38.000 Menschen demonstrieren gegen Corona-Maßnahmen
tagesschau 20:00 Uhr, 29.08.2020, Tina Handel, RBB
Demo aufgelöst, Kundgebung läuft noch
Nachdem am Mittag eine Demonstration wegen nicht eingehaltener Mindestabstände aufgelöst worden war, versammelten sich viele Demonstranten zu einer Kundgebung an der Siegessäule. Bei dieser Versammlung wurden die Corona-Schutzauflagen laut Polizei besser beachtet als bei der vorherigen Demo.
Initiator Michael Ballweg von der Stuttgarter Initiative Querdenken 711 forderte dabei die Aufhebung aller zum Schutz vor der Corona-Pandemie erlassenen Gesetze sowie die sofortige Abdankung der Bundesregierung.
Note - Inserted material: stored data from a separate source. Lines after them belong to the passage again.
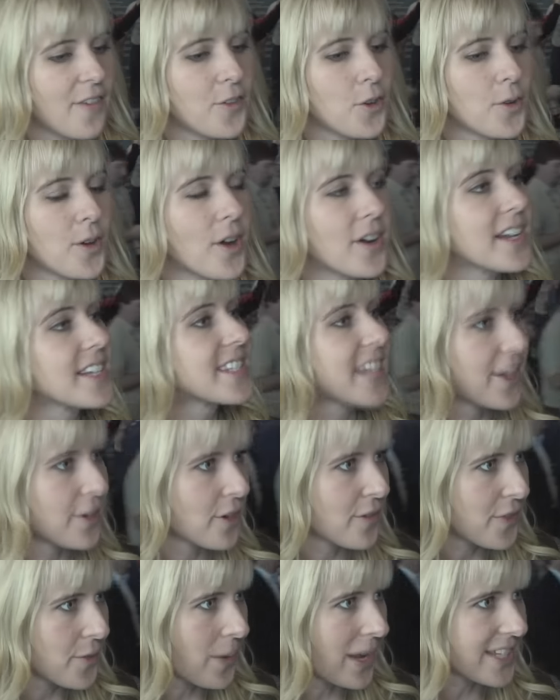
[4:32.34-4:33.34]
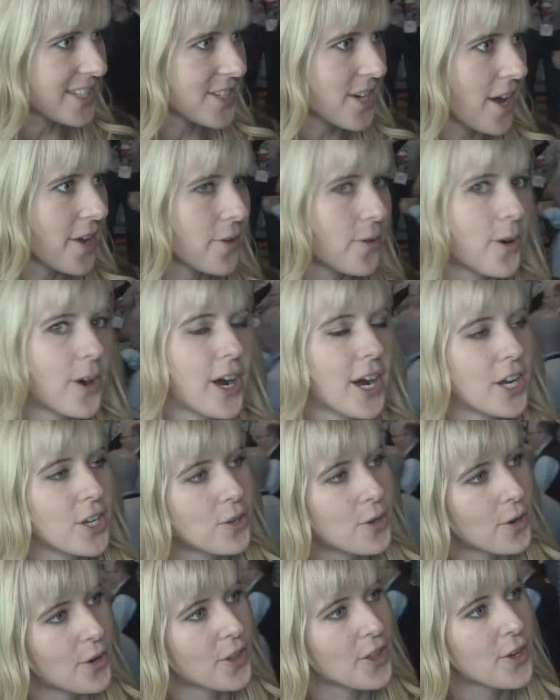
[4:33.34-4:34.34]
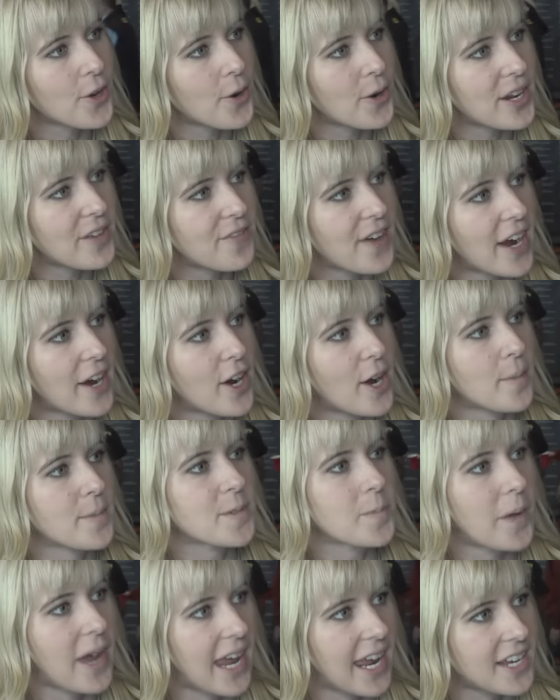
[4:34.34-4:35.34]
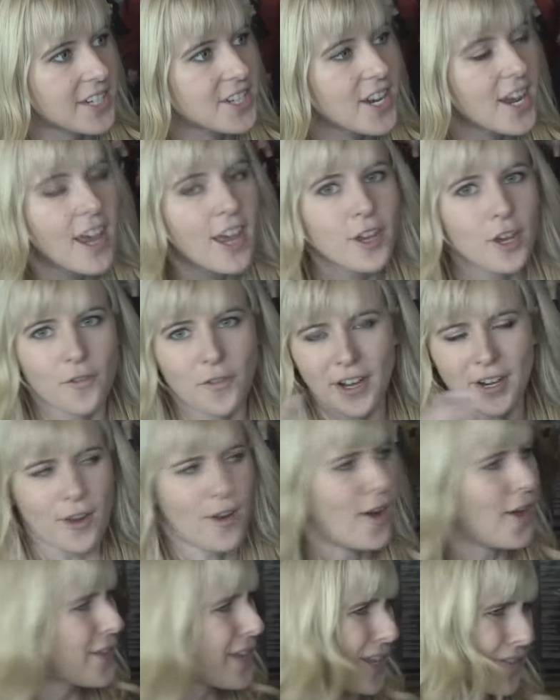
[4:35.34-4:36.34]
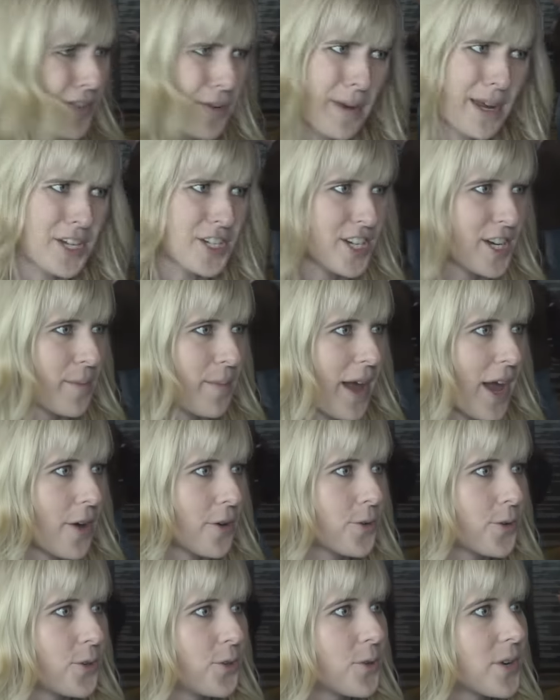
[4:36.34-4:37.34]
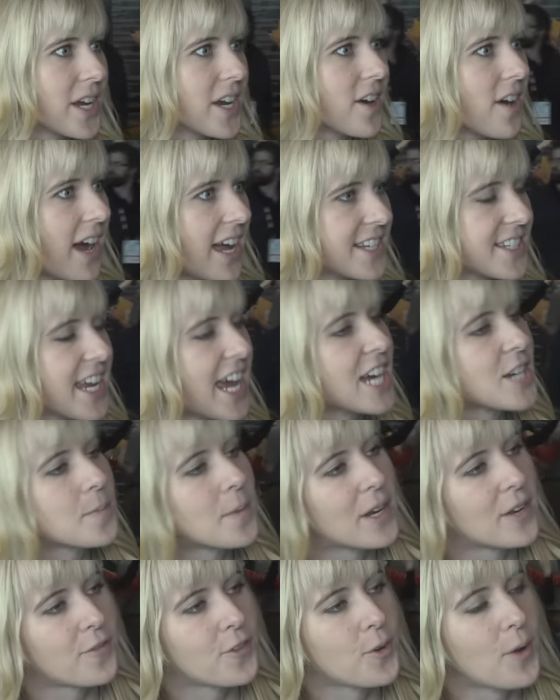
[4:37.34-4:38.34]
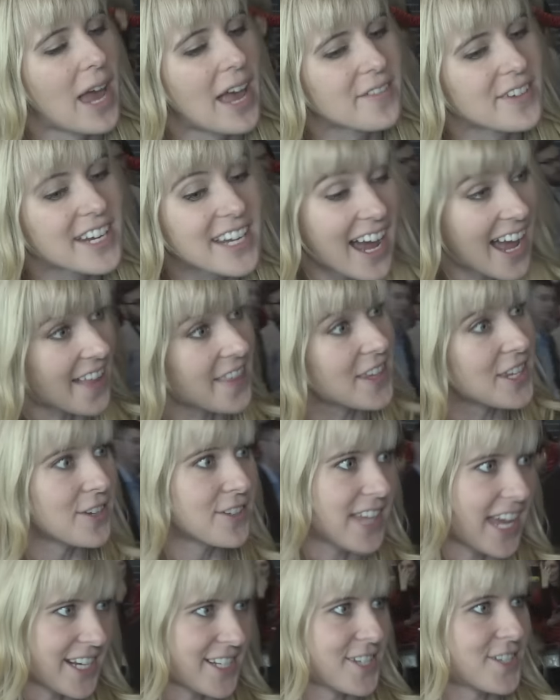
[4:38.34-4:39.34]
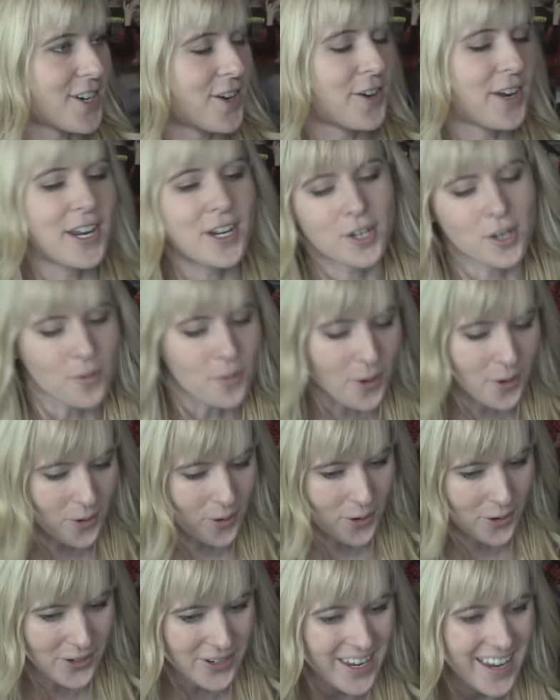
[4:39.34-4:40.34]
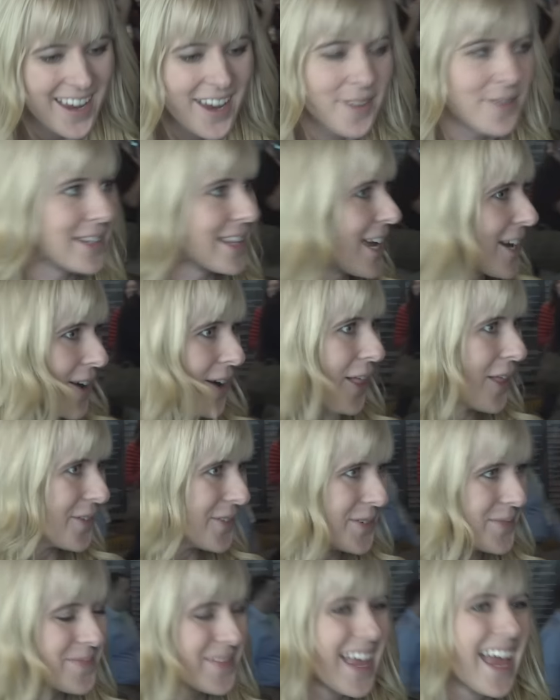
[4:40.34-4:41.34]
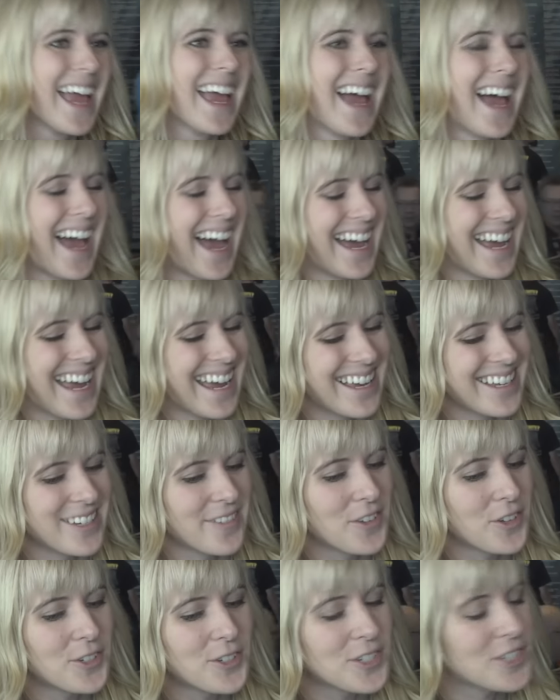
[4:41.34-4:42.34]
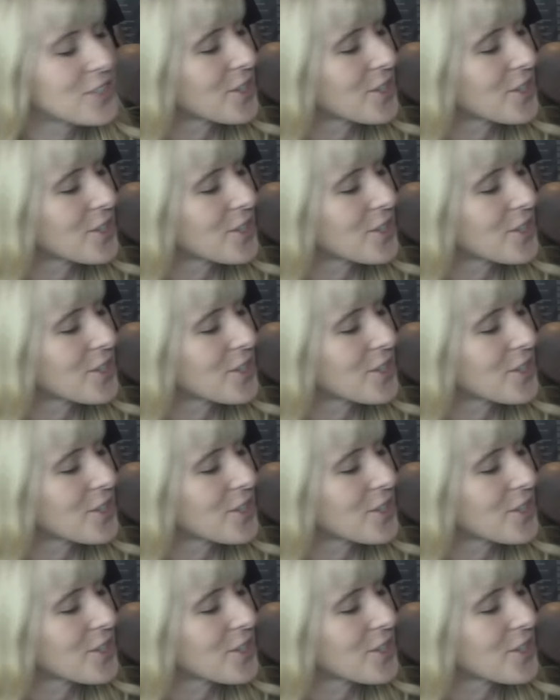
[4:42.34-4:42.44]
if you go to center of the west dot org and you go to the Cody Firearms page, you'll find all the information about who you can contact. But if you have a gun that you'd like to donate, new or old, we like all of them. Uh, if you just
Dafür bekam er großen Beifall. Zugleich dankte Ballweg der Berliner Polizei, "die uns ermöglichte, hier friedlich zu demonstrieren".
Demonstranten skandieren "Wir sind das Volk"
Auf Transparenten wurde der Rücktritt der Bundesregierung sowie ein Ende der Schutzauflagen und Alltagsbeschränkungen wegen der Corona-Pandemie gefordert. Auf Plakaten stand "Stoppt den Corona-Wahnsinn" und "Corona-Diktatur beenden". Immer wieder skandierte die Menge "Widerstand" und "Wir sind das Volk".
Auch AfD-Politiker und andere rechte Gruppen hatten zur Teilnahme aufgerufen. Am Brandenburger Tor und anderen Orten waren Flaggen mit Reichsadler, T-Shirts mit Frakturschrift und andere Symbole von Rechtsextremisten zu sehen. Insgesamt versammelte sich auf der Friedrichstraße, wo die Demo starten sollte, allerdings eine sehr breite Mischung aus Bürgern, darunter Junge und Alte sowie auch Familien mit Kindern. Viele setzten sich während der langen Wartezeit auf die Straße.
Verbot der Demos scheiterte vor Gericht
Eigentlich wollten die Berliner Behörden die Versammlungen vorab verbieten. Als Grund für die Verbotsverfügung hatte die Polizei angeführt, dass durch die Ansammlung Zehntausender Menschen - oft ohne Maske und Abstand - ein zu hohes Gesundheitsrisiko für die Bevölkerung entstehe. Das habe bereits die Demonstration gegen die Corona-Politik am 1. August in Berlin gezeigt, bei der die meisten Demonstranten bewusst Hygieneregeln ignoriert hätten.
Allerdings unterlagen die Behörden vor Gerichten. Die Entscheidung des Oberverwaltungsgerichts Berlin gegen die Verbotsverfügung der Polizei wurde in der Nacht zum Samstag bekannt. Die Richter argumentierten, die Anmelder der Demonstrationen hätten "konkrete individuelle Hygienekonzepte" vorgelegt. Sowohl die "ausreichend dimensionierten Versammlungsflächen" als auch die Zahl der eingesetzten Ordner und Deeskalations-Teams würden kein Versammlungsverbot rechtfertigen.